Trotzdem hatte sich Müller am Dienstag nach einer gemeinsamen Kabinettssitzung der Landesregierungen Berlin und Brandenburg von der Aufstockung der Geldspritze um 300 Millionen Euro überrascht gezeigt. Der erhöhte Betrag, über den die PNN am Dienstag berichteten, sei ihm erst bei einem Telefonat mit der Flughafengesellschaft am gleichen Tag bestätigt worden. In Aufsichtsratskreisen heißt es, Müllers Vorgänger Klaus Wowereit, der als „Aktenfresser“ galt, wäre das nicht passiert. Auch der brandenburgische Ministerpräsident Dietmar Woidke (SPD) warf dem Bund zunächst vor, die Aufstockung der Kapitalhilfe für den BER mit Berlin und Brandenburg nicht abgestimmt zu haben. Aber Woidke gehört dem Aufsichtsrat auch nicht an, allerdings ist sein Flughafenstaatssekretär Rainer Bretschneider der amtierende Aufsichtsratschef.

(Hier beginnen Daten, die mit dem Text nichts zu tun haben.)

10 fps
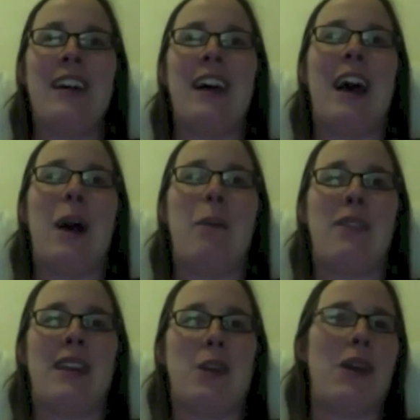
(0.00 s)
um, but
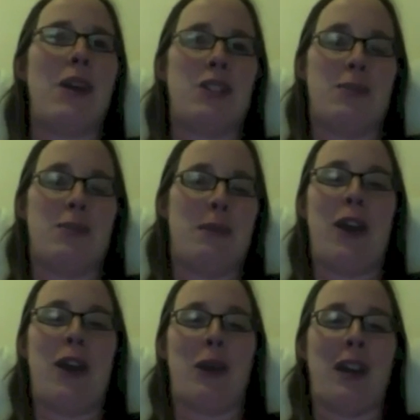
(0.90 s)
they don't want you to be
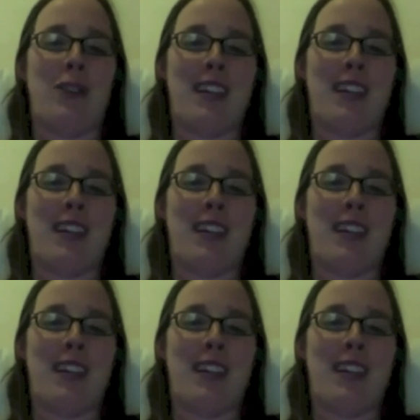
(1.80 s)
microwaved.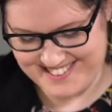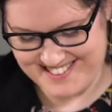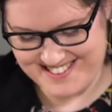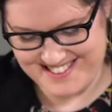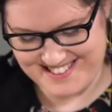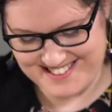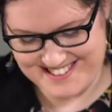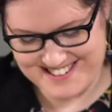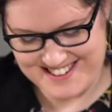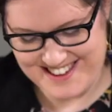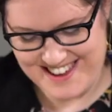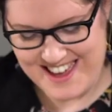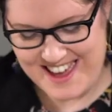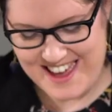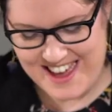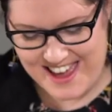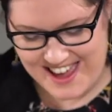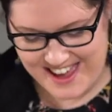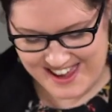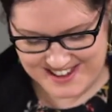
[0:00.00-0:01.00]
Excellent.
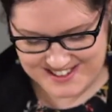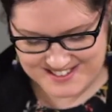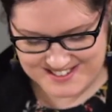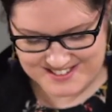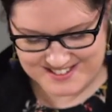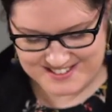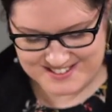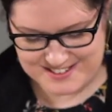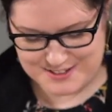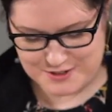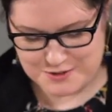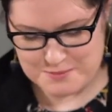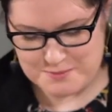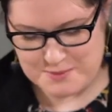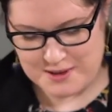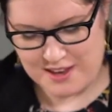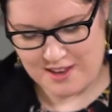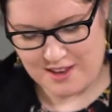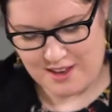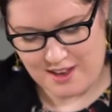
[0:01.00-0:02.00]
And tell
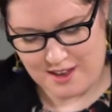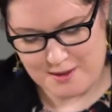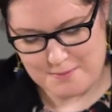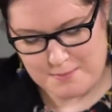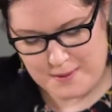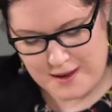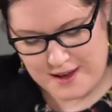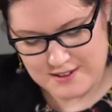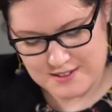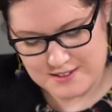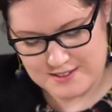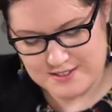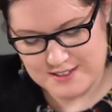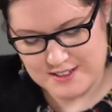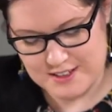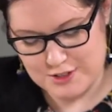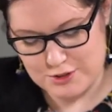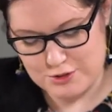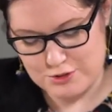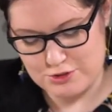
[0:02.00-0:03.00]
me about
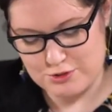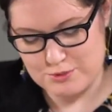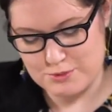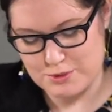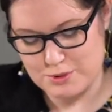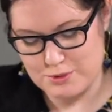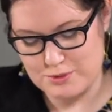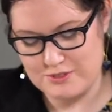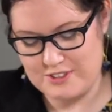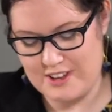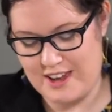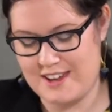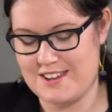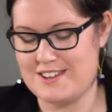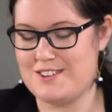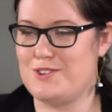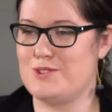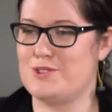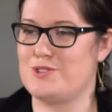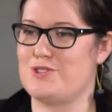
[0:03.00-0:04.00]
a usual day
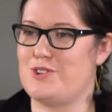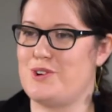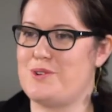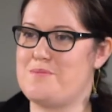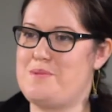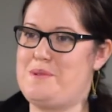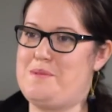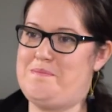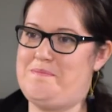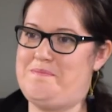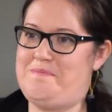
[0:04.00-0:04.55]
in your job.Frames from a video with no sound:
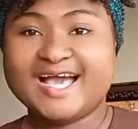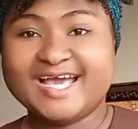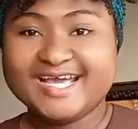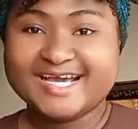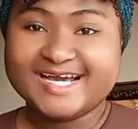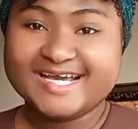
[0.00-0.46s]

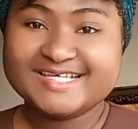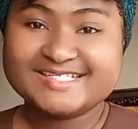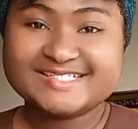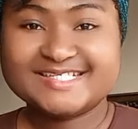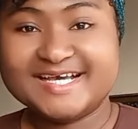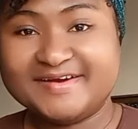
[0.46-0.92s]
Hi
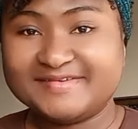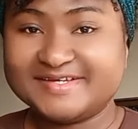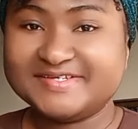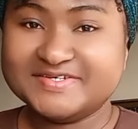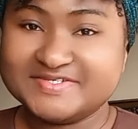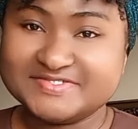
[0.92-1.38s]
guys, how
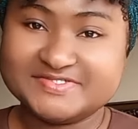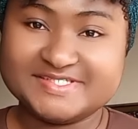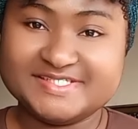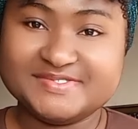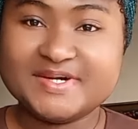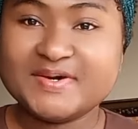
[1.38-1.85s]
are you all
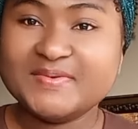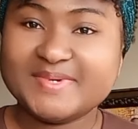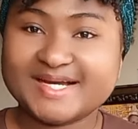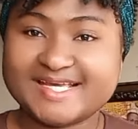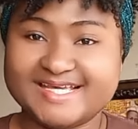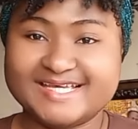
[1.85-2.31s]
doing?
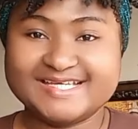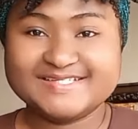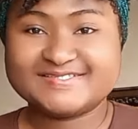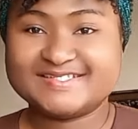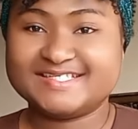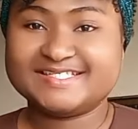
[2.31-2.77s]
Welcome back
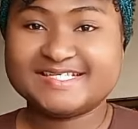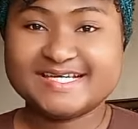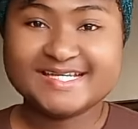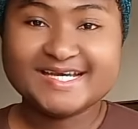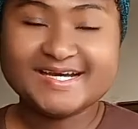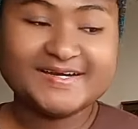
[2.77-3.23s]
again to the
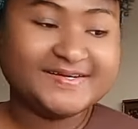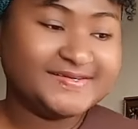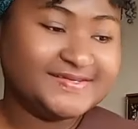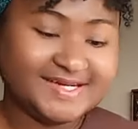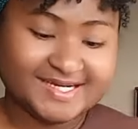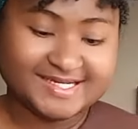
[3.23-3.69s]

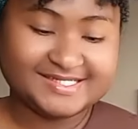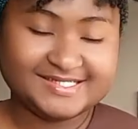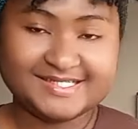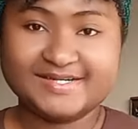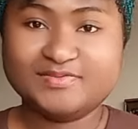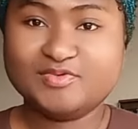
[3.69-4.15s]
channel
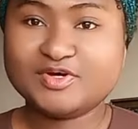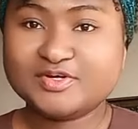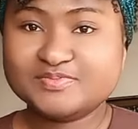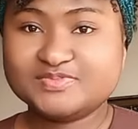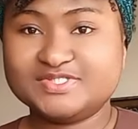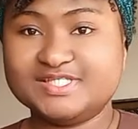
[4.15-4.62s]
and
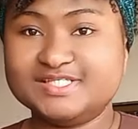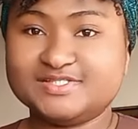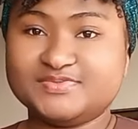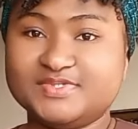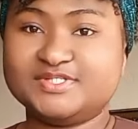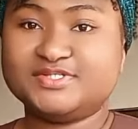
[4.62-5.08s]
welcome to
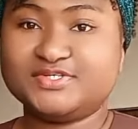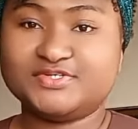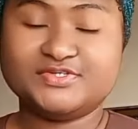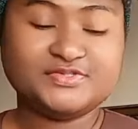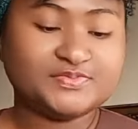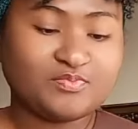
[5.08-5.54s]
this
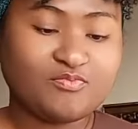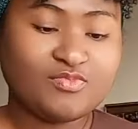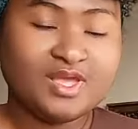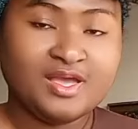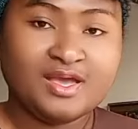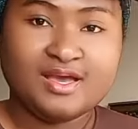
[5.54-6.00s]
video.
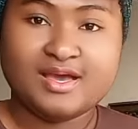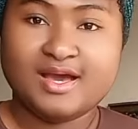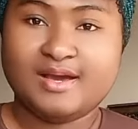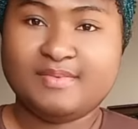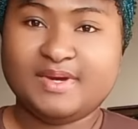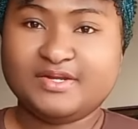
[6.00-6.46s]

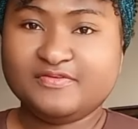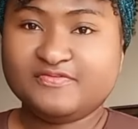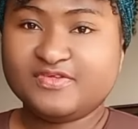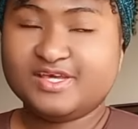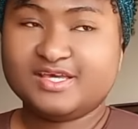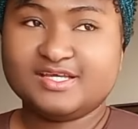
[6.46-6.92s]
I
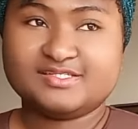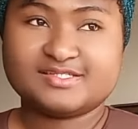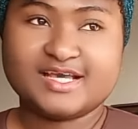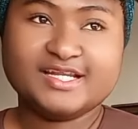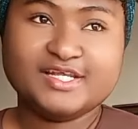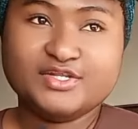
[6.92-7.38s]
don't think
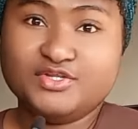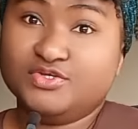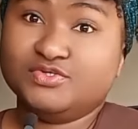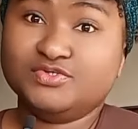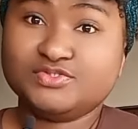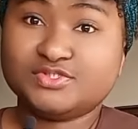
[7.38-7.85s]
it's any
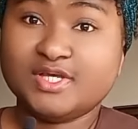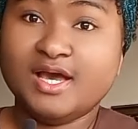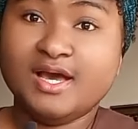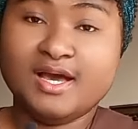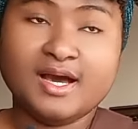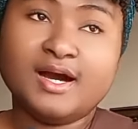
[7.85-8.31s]
news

Es geht um jene Gelder, die die öffentliche Hand bis 2019 für den Fertigbau des BER (1,1 Milliarden Euro), erste Erweiterungen (700 Milliarden Euro) sowie Zins- und Tilgungszahlungen (500 bis 800 Millionen Euro) zur Verfügung stellen oder durch Bürgschaften gewährleisten soll. Denn die Flughafengesellschaft selbst ist infolge des BER-Debakels allein nicht mehr kreditfähig. Das Bundesverkehrsministerium teilte am Donnerstag auf PNN-Anfrage mit, dass der Genehmigungsantrag für 2,5 Milliarden Euro in Brüssel kein Alleingang sei. Zitat: „Der Pre-Notifizierungsantrag und dessen Inhalte basieren auf Angaben der Flughafengesellschaft Berlin Brandenburg. Den zuständigen Gremien der Flughafengesellschaft lagen die Informationen vor.“

Am Donnerstag ruderten Müller und Woidke zurück. Der Regierende Bürgermeister räumte vor dem Abgeordnetenhaus ein, dass dem BER-Aufsichtsrat der um 300 Millionen Euro auf 2,5 Milliarden Euro aufgestockte Kapitalzuschuss „zur Kenntnis gegeben“ worden sei. Das Thema sei auch in der Gesellschafterversammlung diskutiert worden, antwortete Müller auf eine entsprechende Frage der Grünen. Es gebe dafür aber bisher keine Zustimmung oder Beschlussfassung.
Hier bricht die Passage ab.